Introduction
A trend has been currently growing to increase efficiency of business logistics chains through their
interlacing with logistics systems of suppliers and customers. Integration of business logistics systems in
supply chains requires the establishment of more or less close cooperation of individual members of the
chain. The supply chain collaboration is often defined as two or more enterprises working together to create
a competitive advantage and higher profits that cannot be achieved by acting alone (Simatupang &
Sridharan, 2005). The highest effects in terms of logistics performance improvement are achieved by
applying modern methods of supply chain management, such as Quick Response (QR), Efficient Consumer
Response (ECR), Vendor Managed Inventory (VM) or Collaborative Planning, Forecasting and
Replenishment (CPFR). According to McMichael at al (McMichel & Mackay & Altman, 2000) QR is
defined as a consumer driven business strategy of cooperative planning by supply chain partners, to ensure
that the right goods, are in the right place, at the right time, using IT and flexible manufacturing to eliminate
inefficiencies from the entire supply chain.

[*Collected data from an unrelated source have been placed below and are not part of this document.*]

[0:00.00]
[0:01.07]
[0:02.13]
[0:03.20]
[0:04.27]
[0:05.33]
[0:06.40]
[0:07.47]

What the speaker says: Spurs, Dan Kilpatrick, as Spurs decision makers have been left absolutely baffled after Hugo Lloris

A necessary precondition for the implementation of material flow by the supply chain based on the
methods described above is the reliability of production facilities constituting the production system of each
company. All systems based on synchronization of material flows fail if production facilities in each
successive production show a high number of accidents and subsequent repairs after failure. For this reason,
the maintenance in Quick Response systems is extremely important.

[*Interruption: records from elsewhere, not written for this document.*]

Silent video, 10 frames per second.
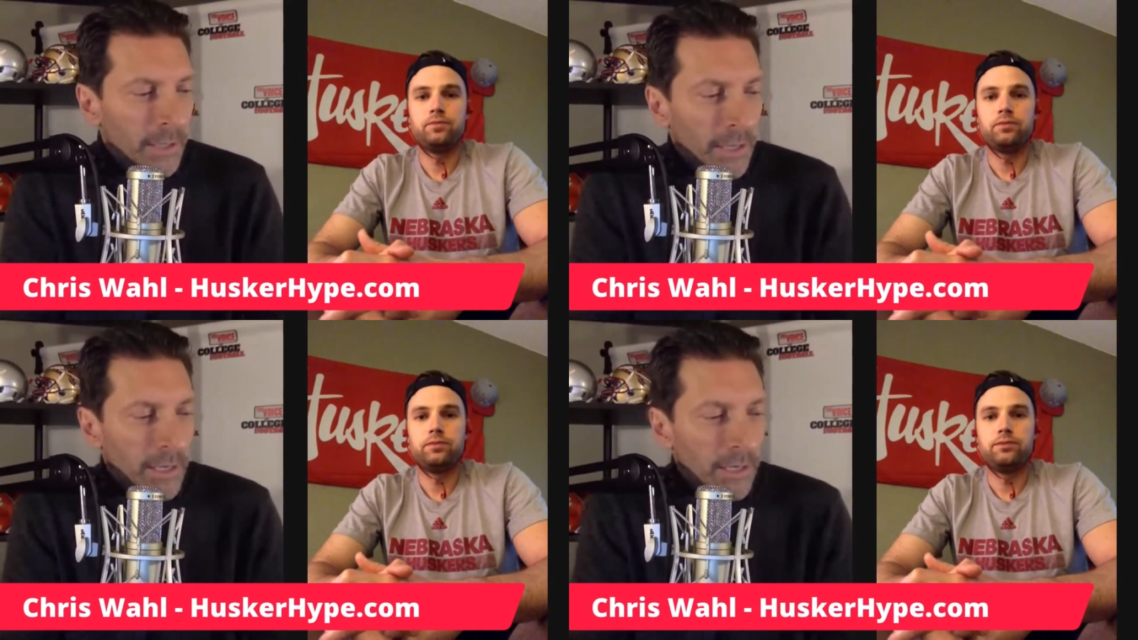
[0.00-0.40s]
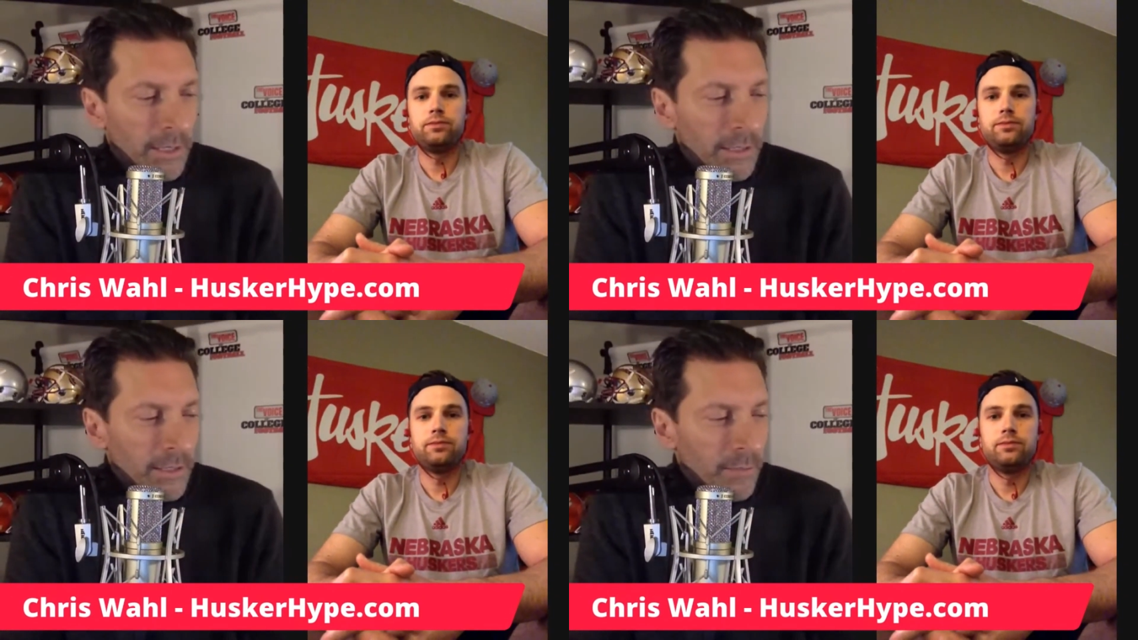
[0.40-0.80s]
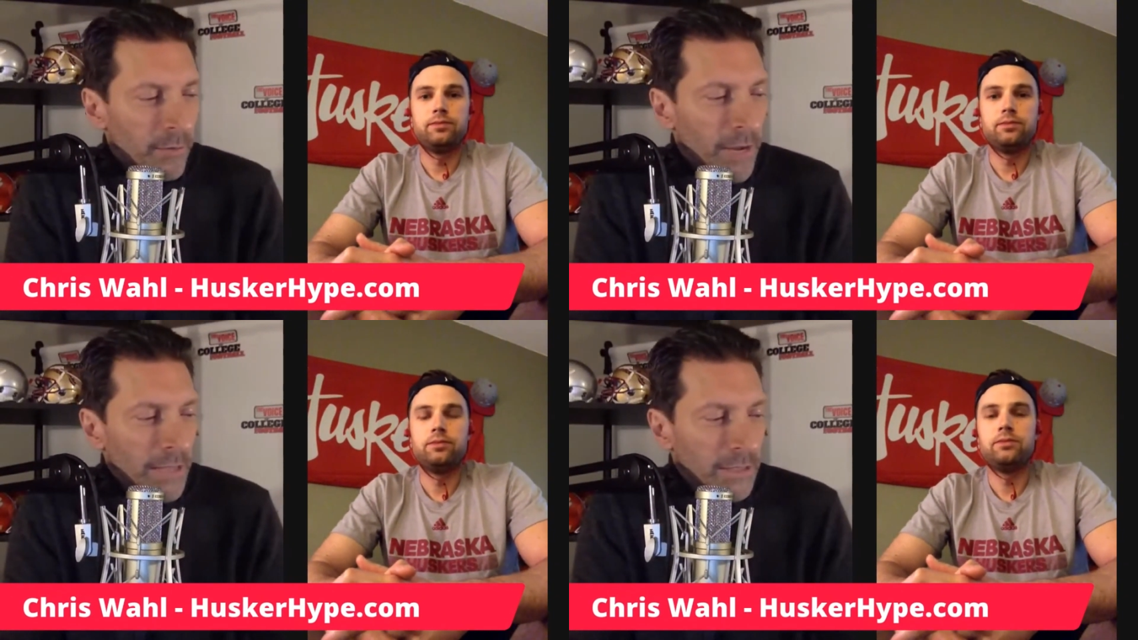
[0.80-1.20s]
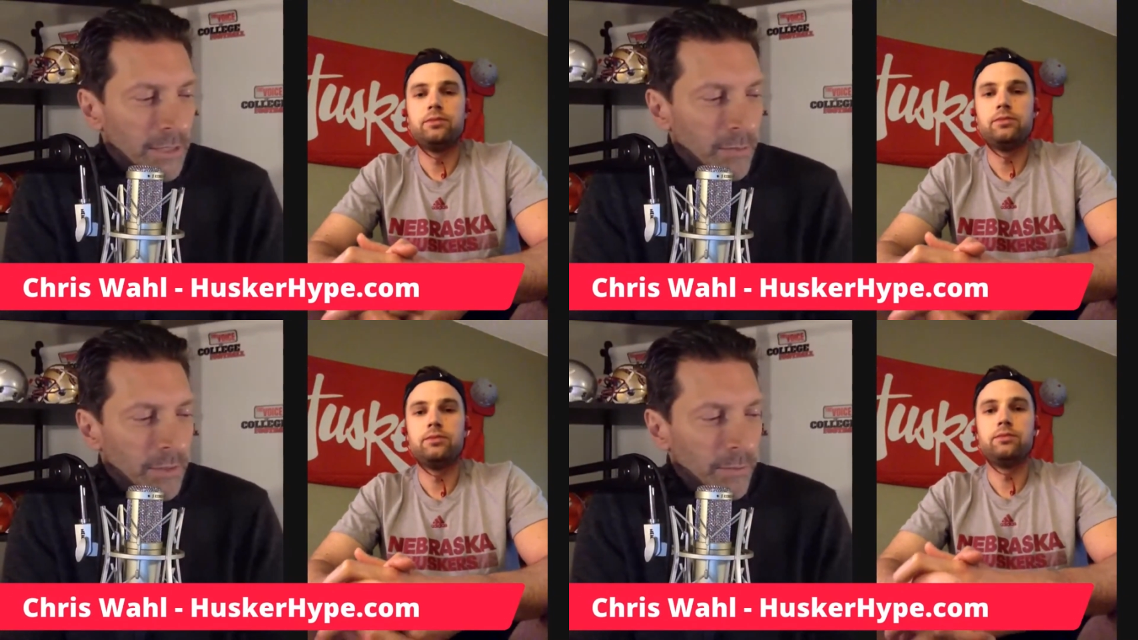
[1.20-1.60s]
Speaker 1: on uh,
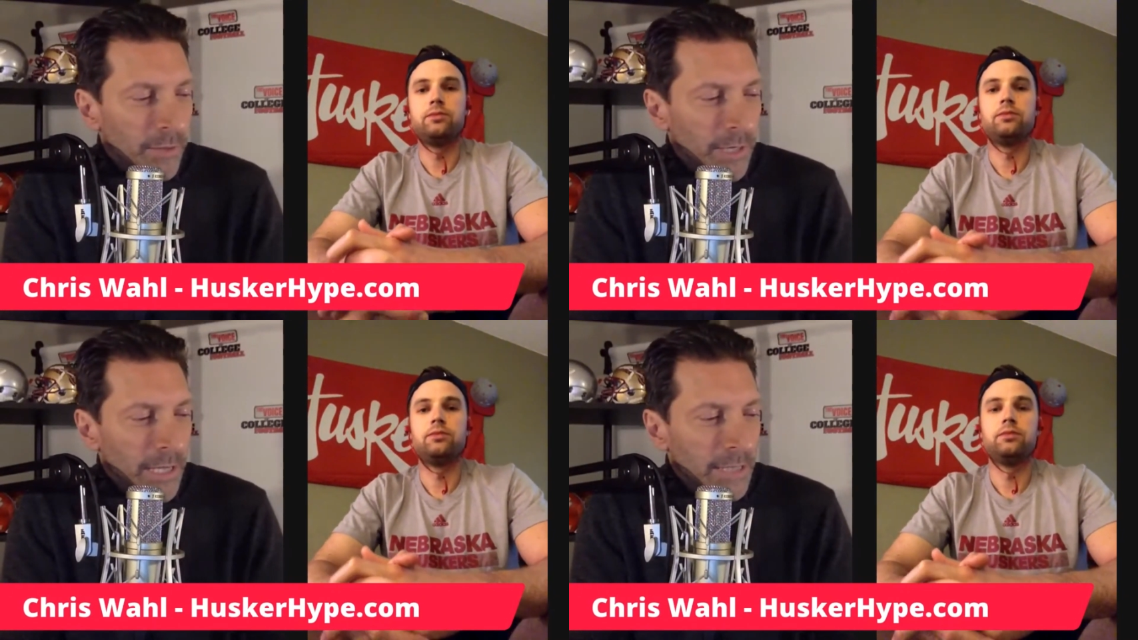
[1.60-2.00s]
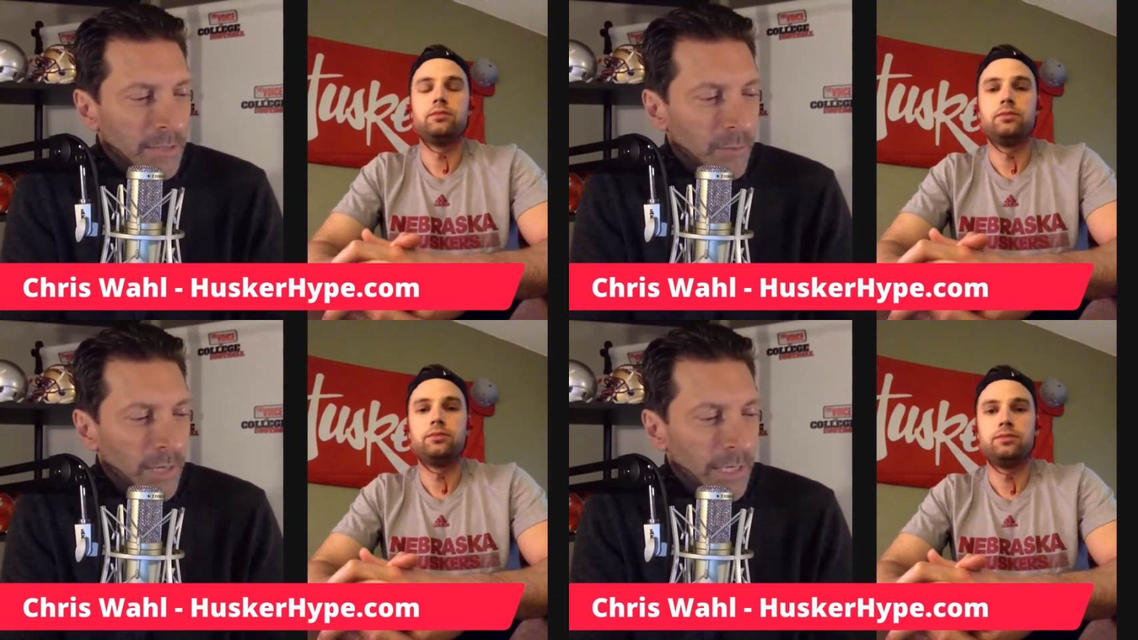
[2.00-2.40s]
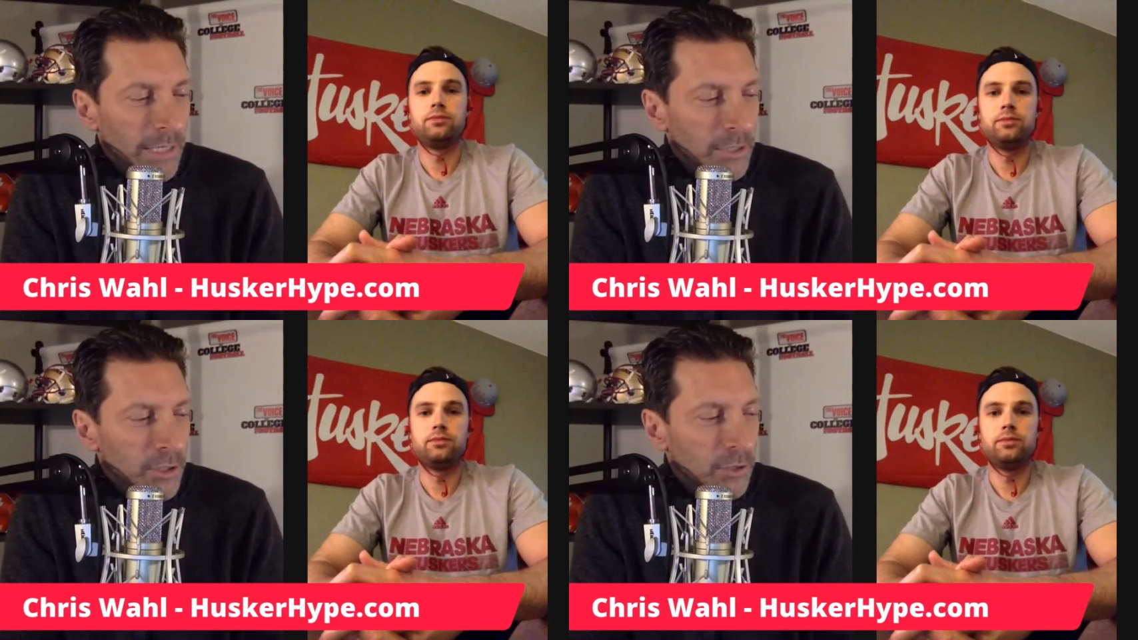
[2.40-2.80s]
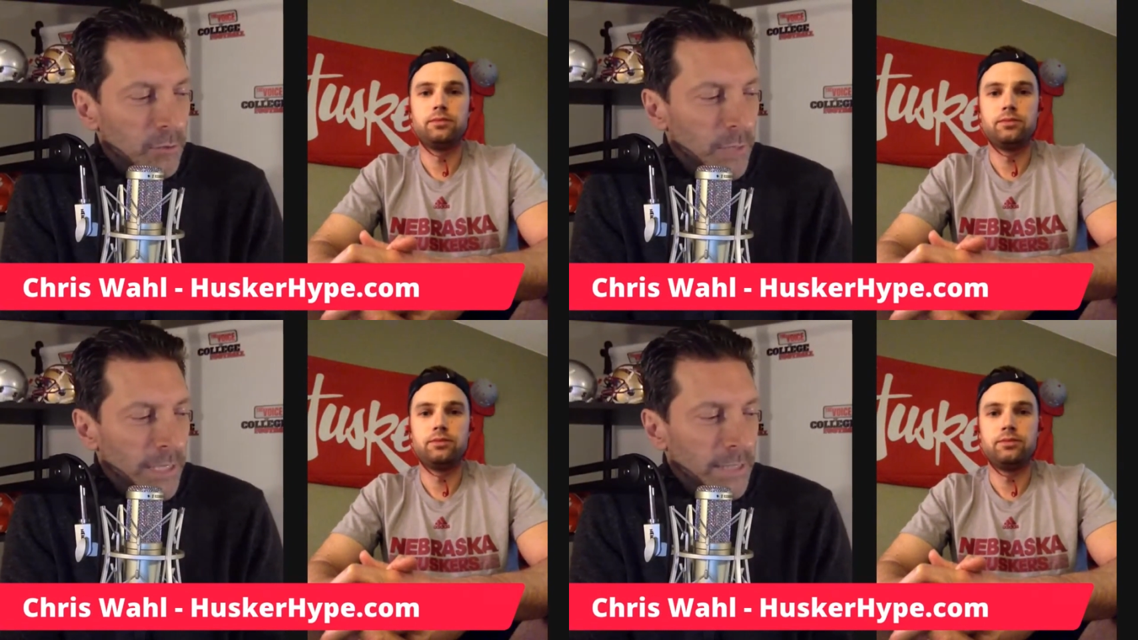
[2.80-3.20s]
Nebraska with the Buckeyes awaiting in two
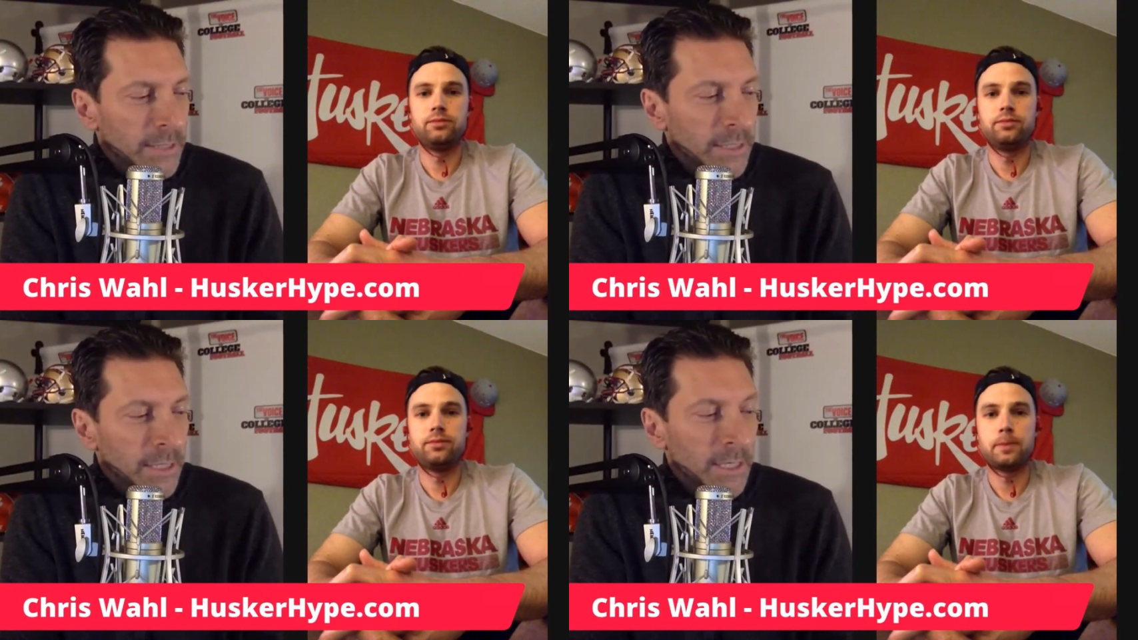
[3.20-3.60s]
weeks.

Professional literature has not as yet addressed the problem of how to manage the maintenance in the
Quick Response systems. In general, it deals with methods which allow increasing reliability of the
production equipment, such as the TPM and RCM methods in particular. Mostly, however, these methods
are described and discussed in isolation. Radical increase in maintenance efficiency can be achieved,
however, just through a combination of principles of these methods. The professional literature also has not
yet substantially dealt with the way the implementation of the Quick Response influences supporting
business processes. For now, one can not find any theoretical view on how the maintenance system should be
modified due to application of the Quick Response method. Therefore, the publication is focused on this
issue.
The main goal of this paper is a proposal for modification of maintenance system in an enterprise that
is part of a supply chain operating on the basis of the Quick Response method.
The proposal accents two main ideas, namely:
• This maintenance system must be clearly focused on prevention. It should be conceived on the
basis of some modern methods of maintenance, such as TPM and RCM methods. But a modern,
fully functional maintenance system can be designed being based on several of these methods,
whose principles it uses and appropriately combines.